■ **Work instruction**
Your answer must be the full set of records, copied exactly, with no pictures in it.

■ **Records provided**

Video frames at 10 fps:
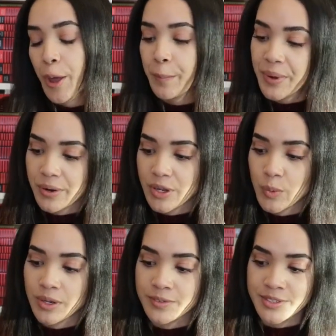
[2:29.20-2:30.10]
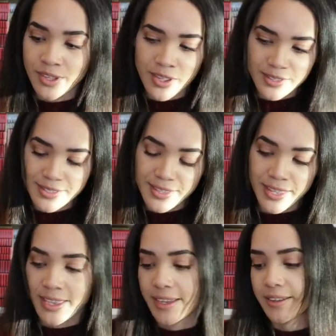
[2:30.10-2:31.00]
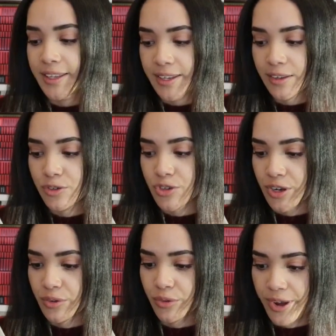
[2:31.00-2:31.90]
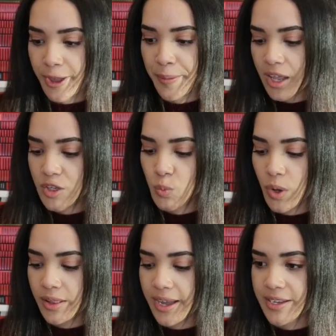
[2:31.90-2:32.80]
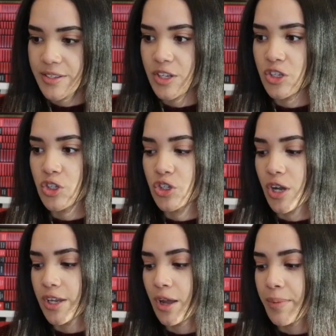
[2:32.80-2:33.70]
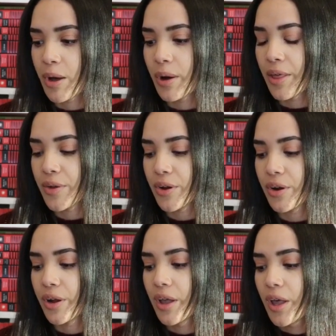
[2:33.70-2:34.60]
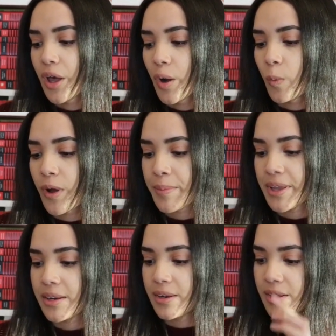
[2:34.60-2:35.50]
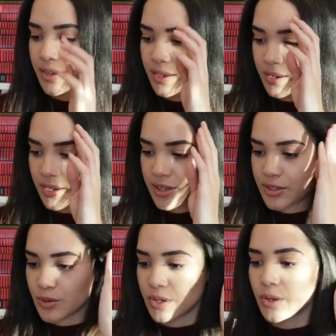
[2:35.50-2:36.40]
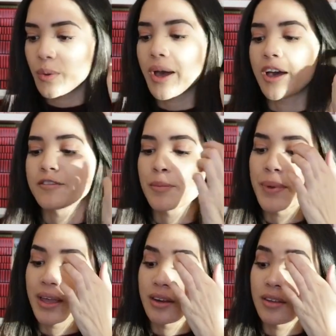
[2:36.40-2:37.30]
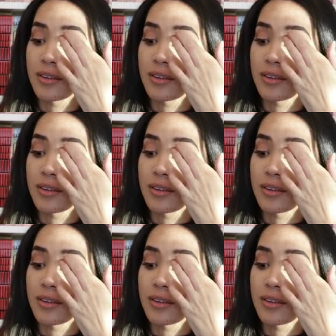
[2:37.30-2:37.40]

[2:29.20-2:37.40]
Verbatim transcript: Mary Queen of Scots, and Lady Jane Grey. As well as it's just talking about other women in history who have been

■ **Solution to this exercise**
Video frames at 10 fps:
[2:29.20-2:30.10]
[2:30.10-2:31.00]
[2:31.00-2:31.90]
[2:31.90-2:32.80]
[2:32.80-2:33.70]
[2:33.70-2:34.60]
[2:34.60-2:35.50]
[2:35.50-2:36.40]
[2:36.40-2:37.30]
[2:37.30-2:37.40]

[2:29.20-2:37.40]
Verbatim transcript: Mary Queen of Scots, and Lady Jane Grey. As well as it's just talking about other women in history who have been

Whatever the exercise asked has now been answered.